The best part of being a journalist is not the writing. It’s meeting different people and finding out what makes them tick. And sometimes, when you’re lucky, you get to meet and interview someone who inspires you and makes you fall in love with your job, all over again. For me, Sujata Day was one of those people. If you’re familiar with Issa Rae’s American comedy web series, The Misadventures of Awkward Black Girl and HBO show Insecure then you’ll know Sujata. Witty, clever and disarmingly down-to-earth, Sujata is a powerhouse of talent as an actor, writer and director. So much so, that her first feature length film - she wrote, directed and acted in it - made waves on the film festival circuit and is now on Netflix.

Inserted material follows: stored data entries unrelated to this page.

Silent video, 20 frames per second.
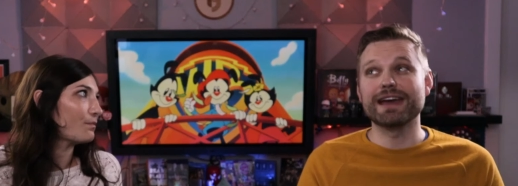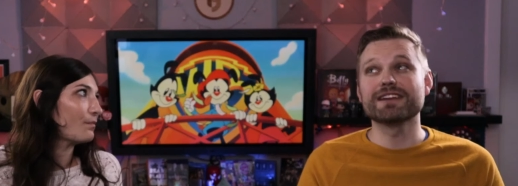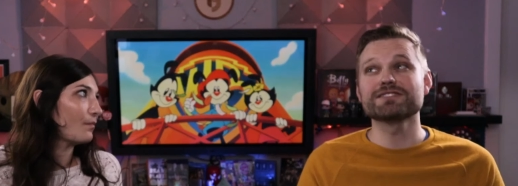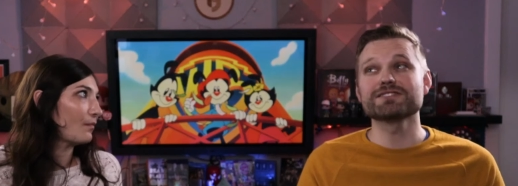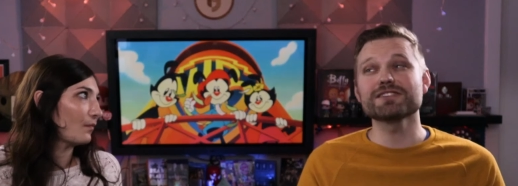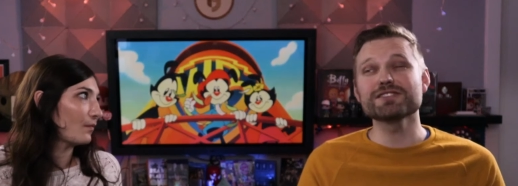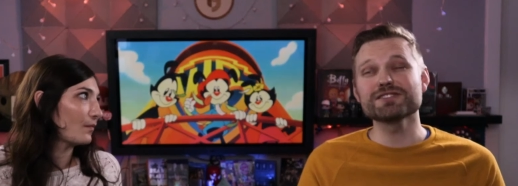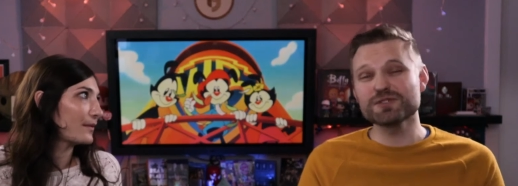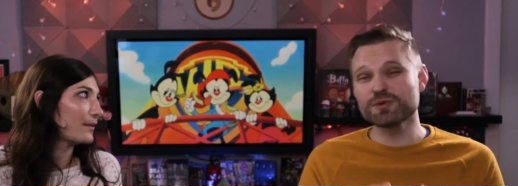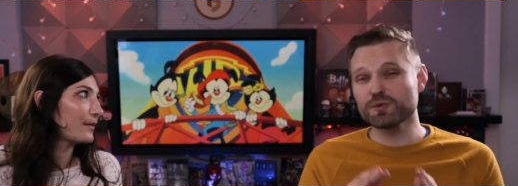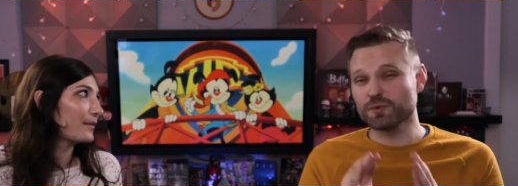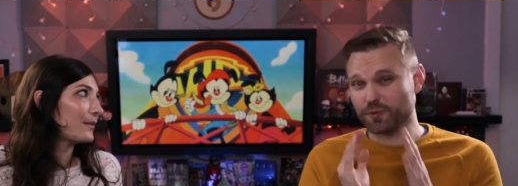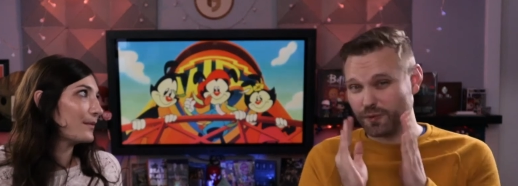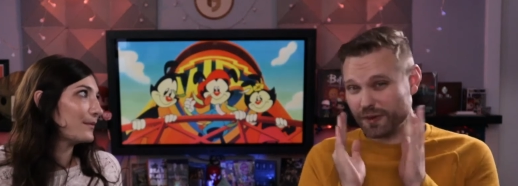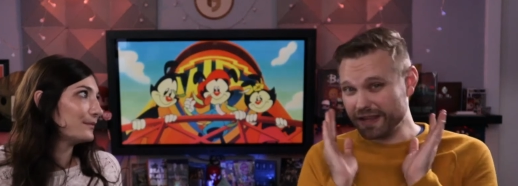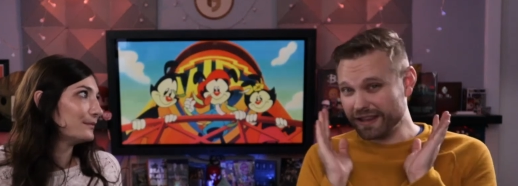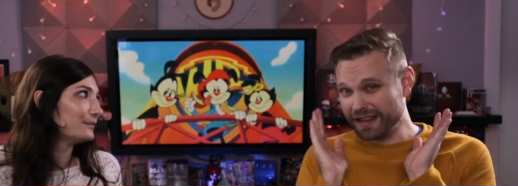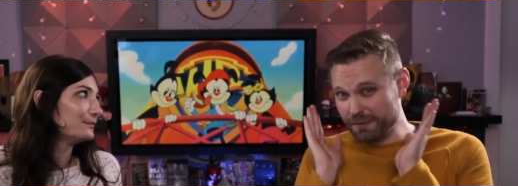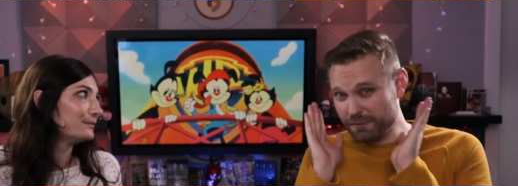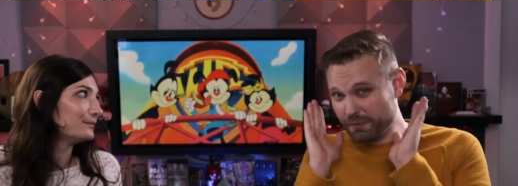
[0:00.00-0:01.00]
Speaker 1: and it's also
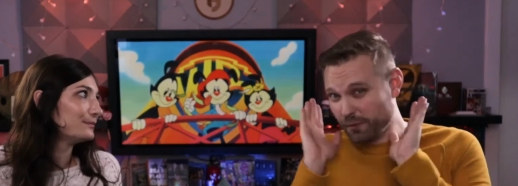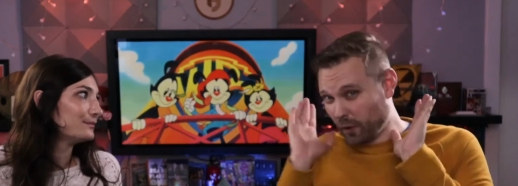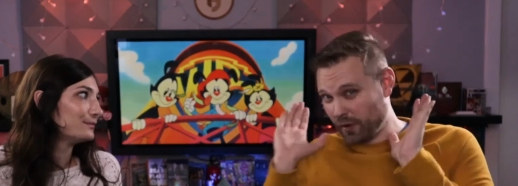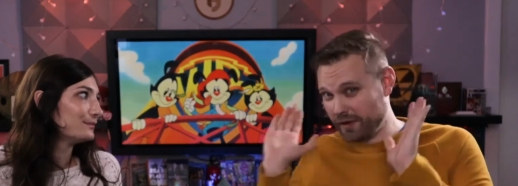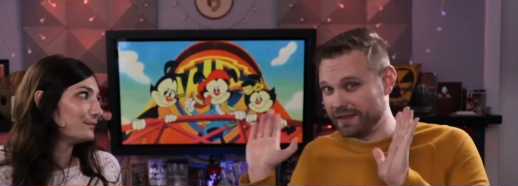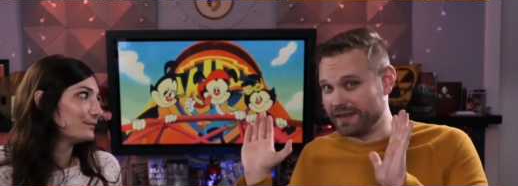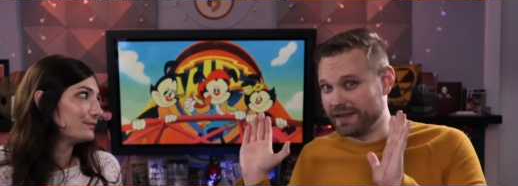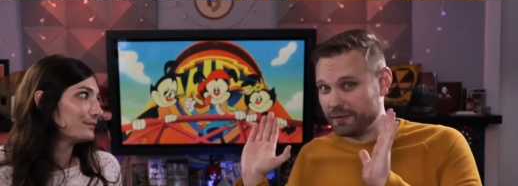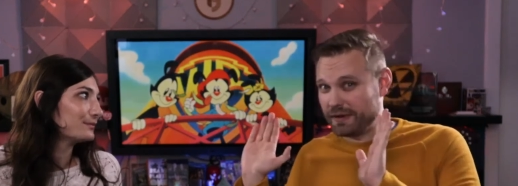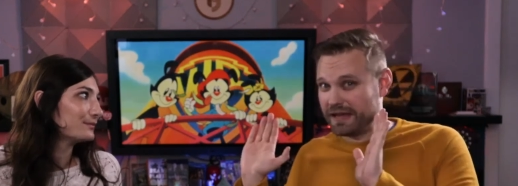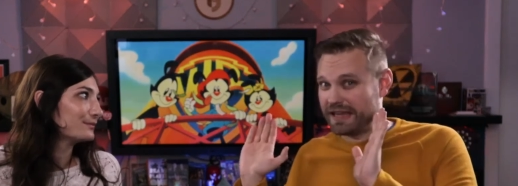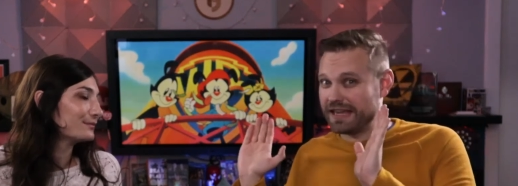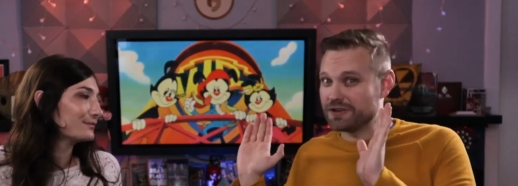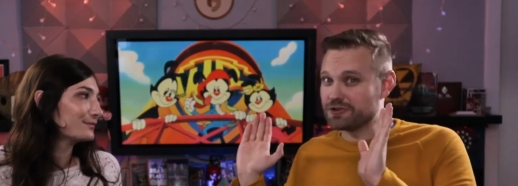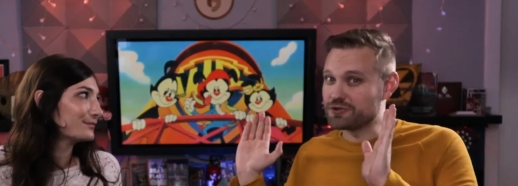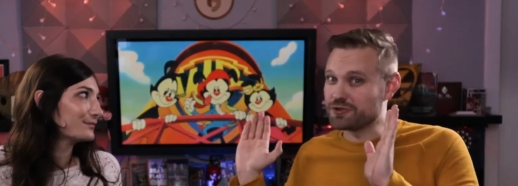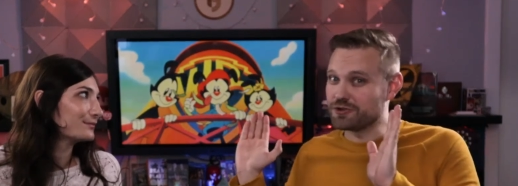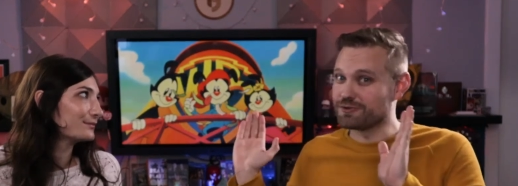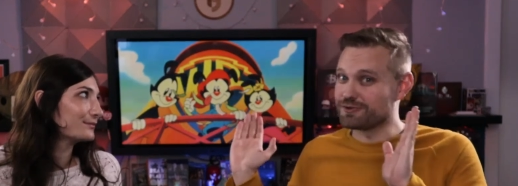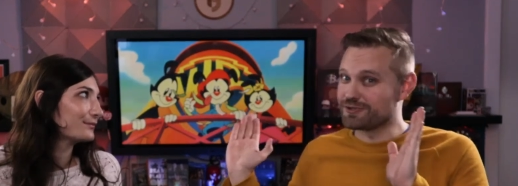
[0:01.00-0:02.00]
really important that we
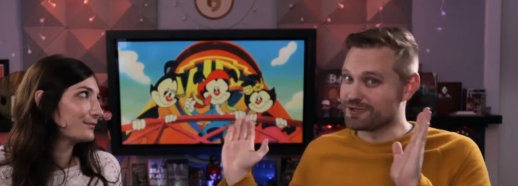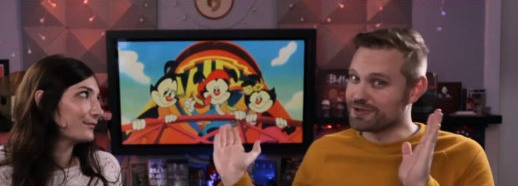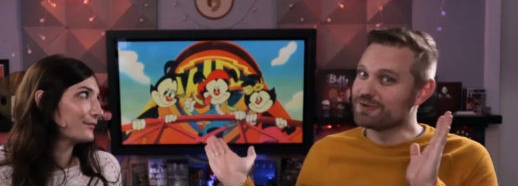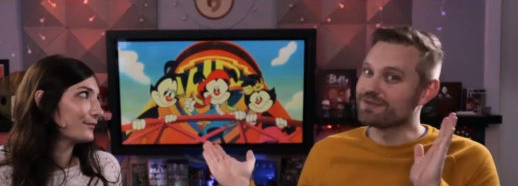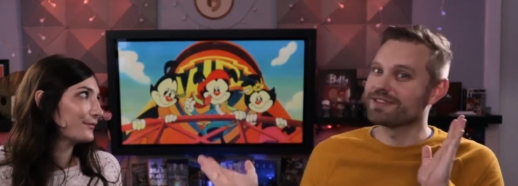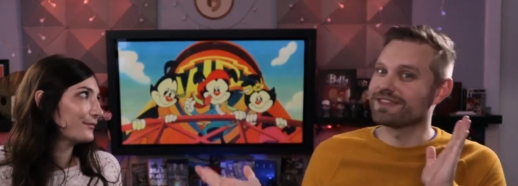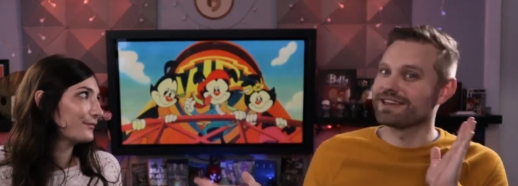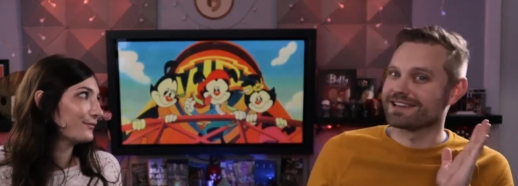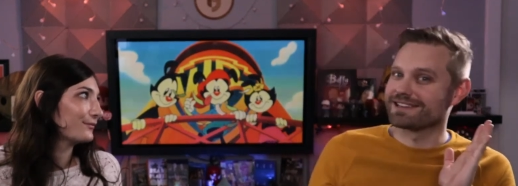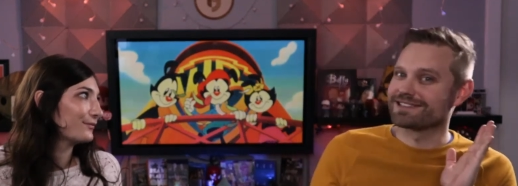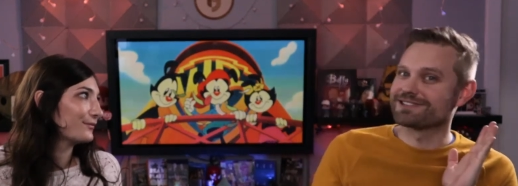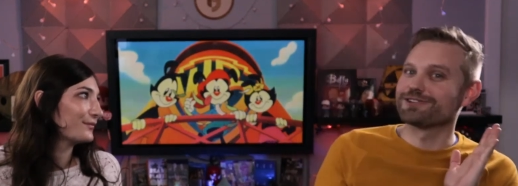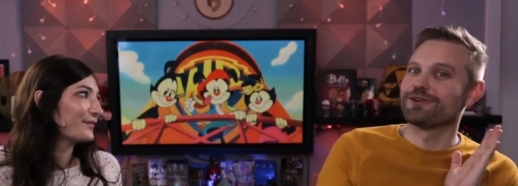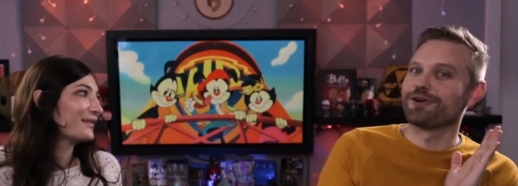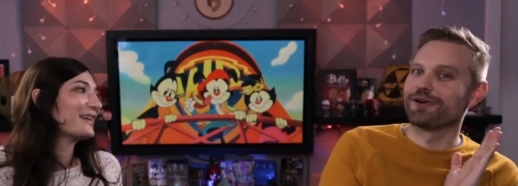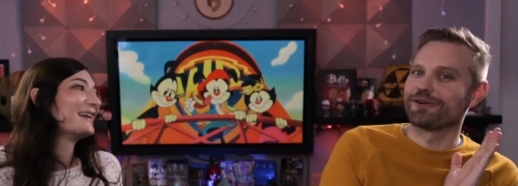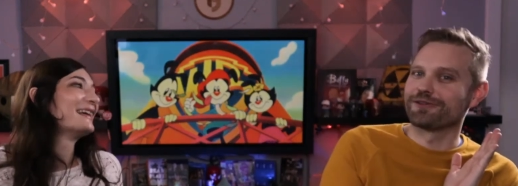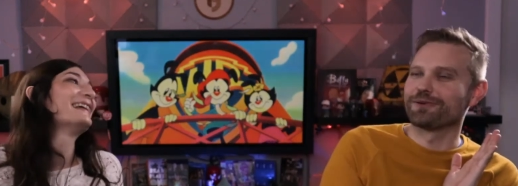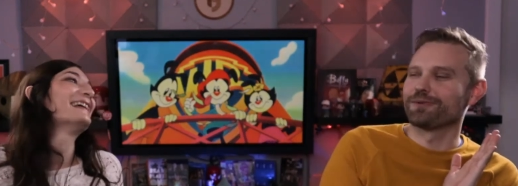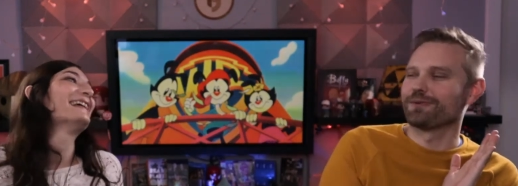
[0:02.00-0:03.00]
introduce new things
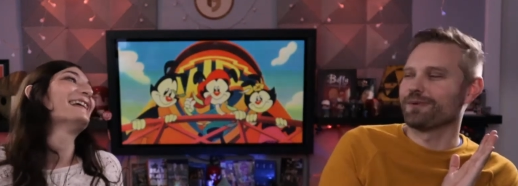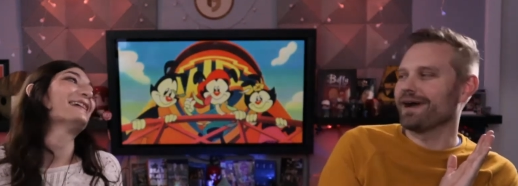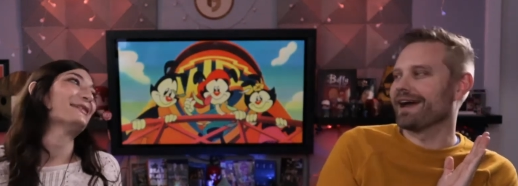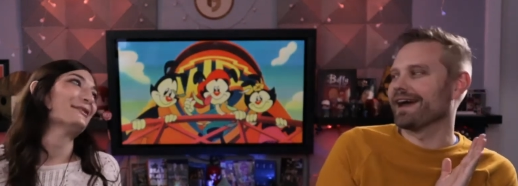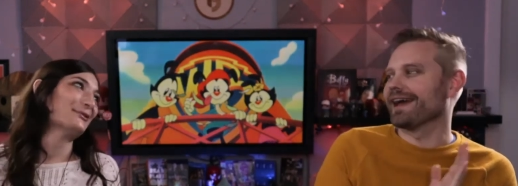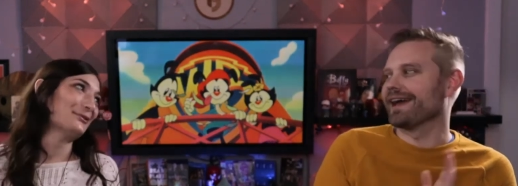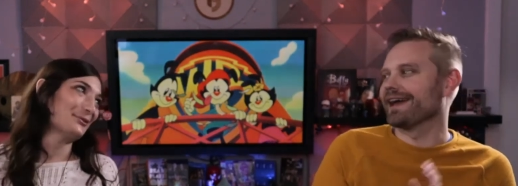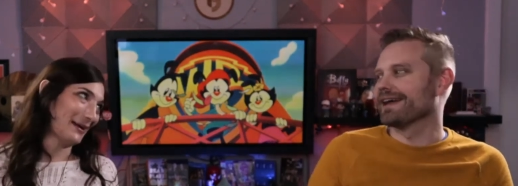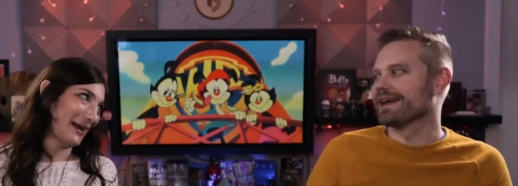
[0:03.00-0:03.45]
along the way.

Titled Definition Please, it is a comic and feel-good yet nuanced portrayal of ordinary suburban, south Asian life in America. In the film, when we meet Monica Chowdry in 2005, the eight-year-old is on top of the world as champion of Scribbs National Spelling Bee. Fast-forward to present day and grown-up Monica (Sujata’s character) is still living at home in Greensburg, Pennsylvania with her ailing mom Jaya (Anna Khaja), making a living tutoring a new crop of future overachievers while hesitating to make any big moves in her own life. Monica faces an unwelcome disruption in her mundane routine when her older brother Sonny (Ritesh Rajan) reappears from out of the blue. A sweet-natured, fitness-obsessed goofball, Sonny blithely refuses to address his bipolar disorder, and Monica is wary of embracing his presence lest they repeat past traumas. So what inspired her to write the film?

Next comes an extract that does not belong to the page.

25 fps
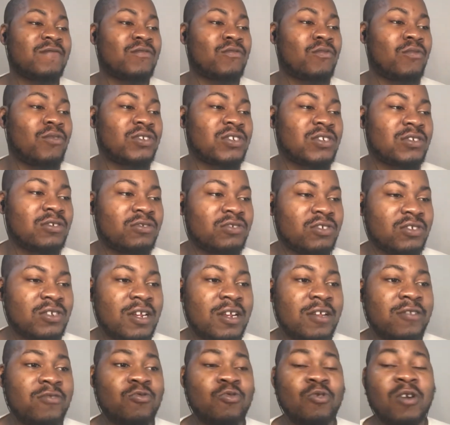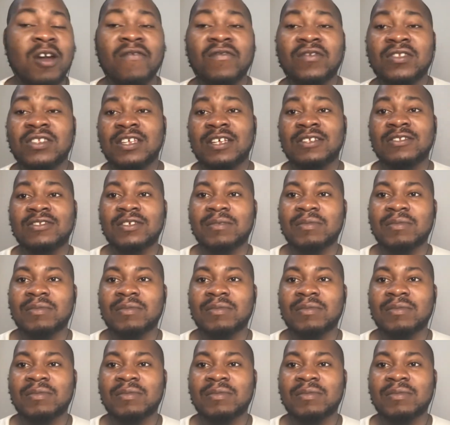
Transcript: been watching our channel and you haven't yet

“The initial inspiration was me winning my fourth grade Spelling Bee. And then I went on to regionals, and I lost in the first round on the word radish. I spelled it with two D’s instead of one. It was pretty devastating. And I've obviously remembered that for the rest of my life.” Core memory established, I say and she gives a hearty laugh. “Yes, yes. And then in 2015, I was in the Upright Citizens Brigade comedy sketch writing class. And we had to write new sketches every single week. So one week, one of my sketches was titled, ‘Where are they now? Spelling Bee winners.’ And if you Google, the former Spelling Bee winners, they're all very successful. They're NASA scientists. They are designing robots. They're champions on the World Poker.”

Or like Sujata, on Netflix.

“And the punchline of my sketch was that there was a young woman who didn't grow up to live up to her potential. And she's still living at home. And she's kind of a bomb, and smoking weed, just kind of partying and stuff. So it was in late 2016, I I did the Sundance screenwriting lab, and then in early 2017, went to Sundance Film Festival for the first time, and my friend Justin Chan's film Geek was playing there, premiering. And I was blown away by his film, so I cornered him at his party, and I asked him how you got it made. And he said, I just asked my friends and family for money, and we just shot it ourselves. And I was like, cool. That's what I'm going to do.”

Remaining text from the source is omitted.